WORK INSTRUCTIONS => Before repeating the entries below, strip out every picture and keep all else as it is.
↓
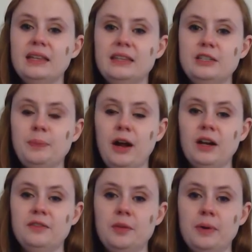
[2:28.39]
This
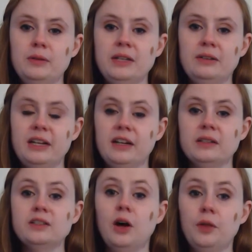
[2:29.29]
part of the bow down here
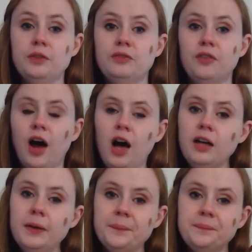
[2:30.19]
is called the
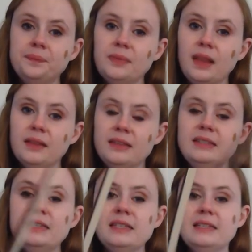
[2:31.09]
frog.
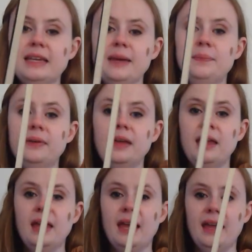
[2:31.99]
This is the tip
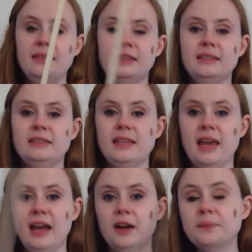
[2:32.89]
and this is the
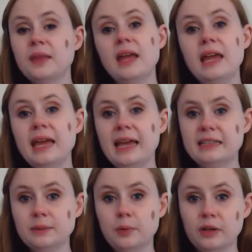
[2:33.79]
hair.
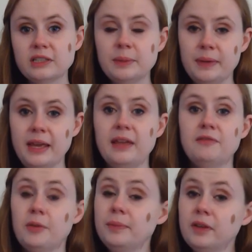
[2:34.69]
It's important to
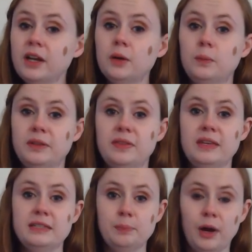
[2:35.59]
be familiar with
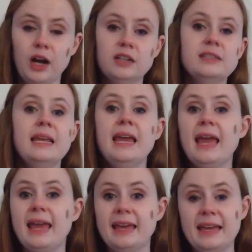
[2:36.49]
these parts
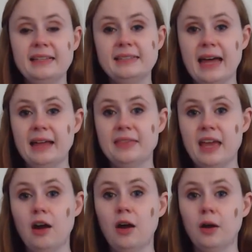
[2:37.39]
in case that
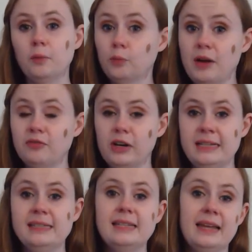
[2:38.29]
they are
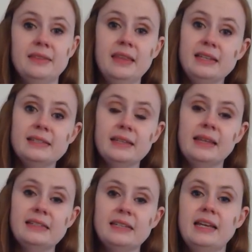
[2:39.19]
referenced in this
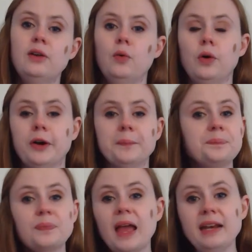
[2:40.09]
lesson
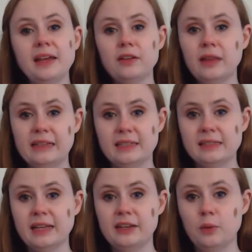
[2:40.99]
or any other
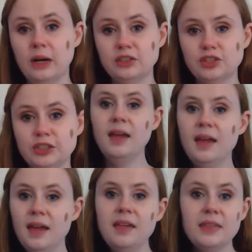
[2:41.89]
lessons that you watch.
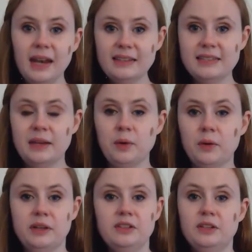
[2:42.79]
The next thing we're
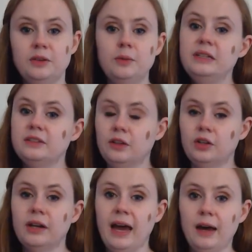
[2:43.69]
going to do is
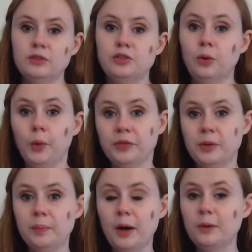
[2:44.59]
learn how to hold
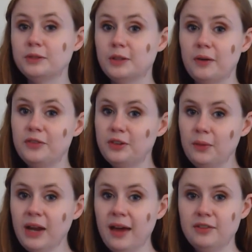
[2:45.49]
the bow. So if you
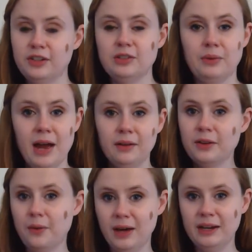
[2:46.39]
don't have yours around,
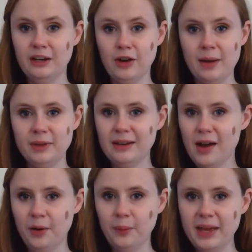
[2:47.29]
go ahead and grab it.
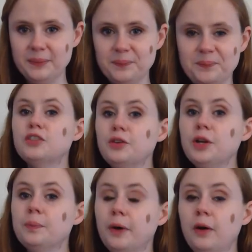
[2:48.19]
I'll wait. So
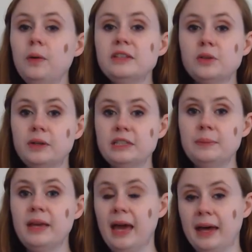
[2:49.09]
your bow is going to
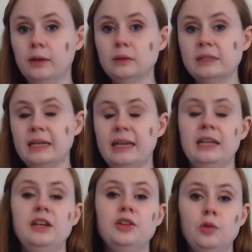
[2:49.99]
be held
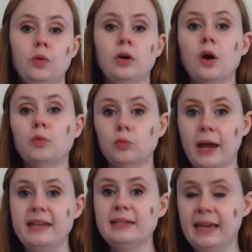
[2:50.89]
in your
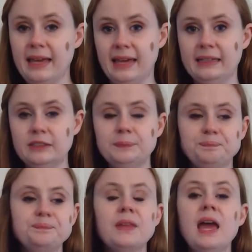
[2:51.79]
right hand.
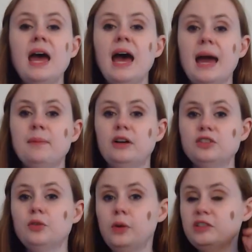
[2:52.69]
I'm
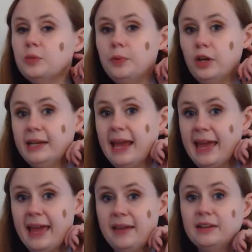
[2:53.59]
also going to put
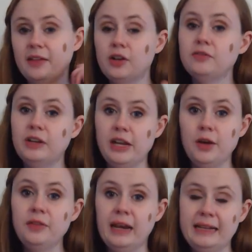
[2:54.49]
a, another
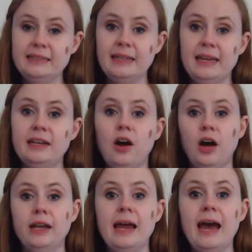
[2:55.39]
video that I did
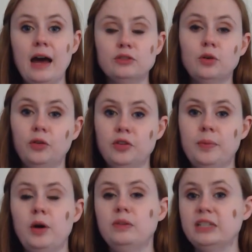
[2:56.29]
on how to hold the
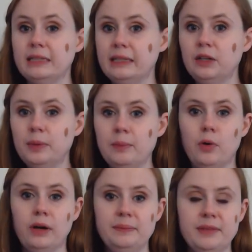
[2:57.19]
bow, which is a little bit
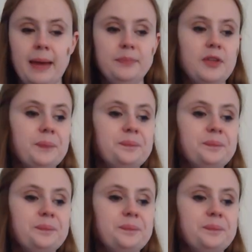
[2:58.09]
more in depth.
↑
SOLUTION BELOW =>
[2:28.39]
This
[2:29.29]
part of the bow down here
[2:30.19]
is called the
[2:31.09]
frog.
[2:31.99]
This is the tip
[2:32.89]
and this is the
[2:33.79]
hair.
[2:34.69]
It's important to
[2:35.59]
be familiar with
[2:36.49]
these parts
[2:37.39]
in case that
[2:38.29]
they are
[2:39.19]
referenced in this
[2:40.09]
lesson
[2:40.99]
or any other
[2:41.89]
lessons that you watch.
[2:42.79]
The next thing we're
[2:43.69]
going to do is
[2:44.59]
learn how to hold
[2:45.49]
the bow. So if you
[2:46.39]
don't have yours around,
[2:47.29]
go ahead and grab it.
[2:48.19]
I'll wait. So
[2:49.09]
your bow is going to
[2:49.99]
be held
[2:50.89]
in your
[2:51.79]
right hand.
[2:52.69]
I'm
[2:53.59]
also going to put
[2:54.49]
a, another
[2:55.39]
video that I did
[2:56.29]
on how to hold the
[2:57.19]
bow, which is a little bit
[2:58.09]
more in depth.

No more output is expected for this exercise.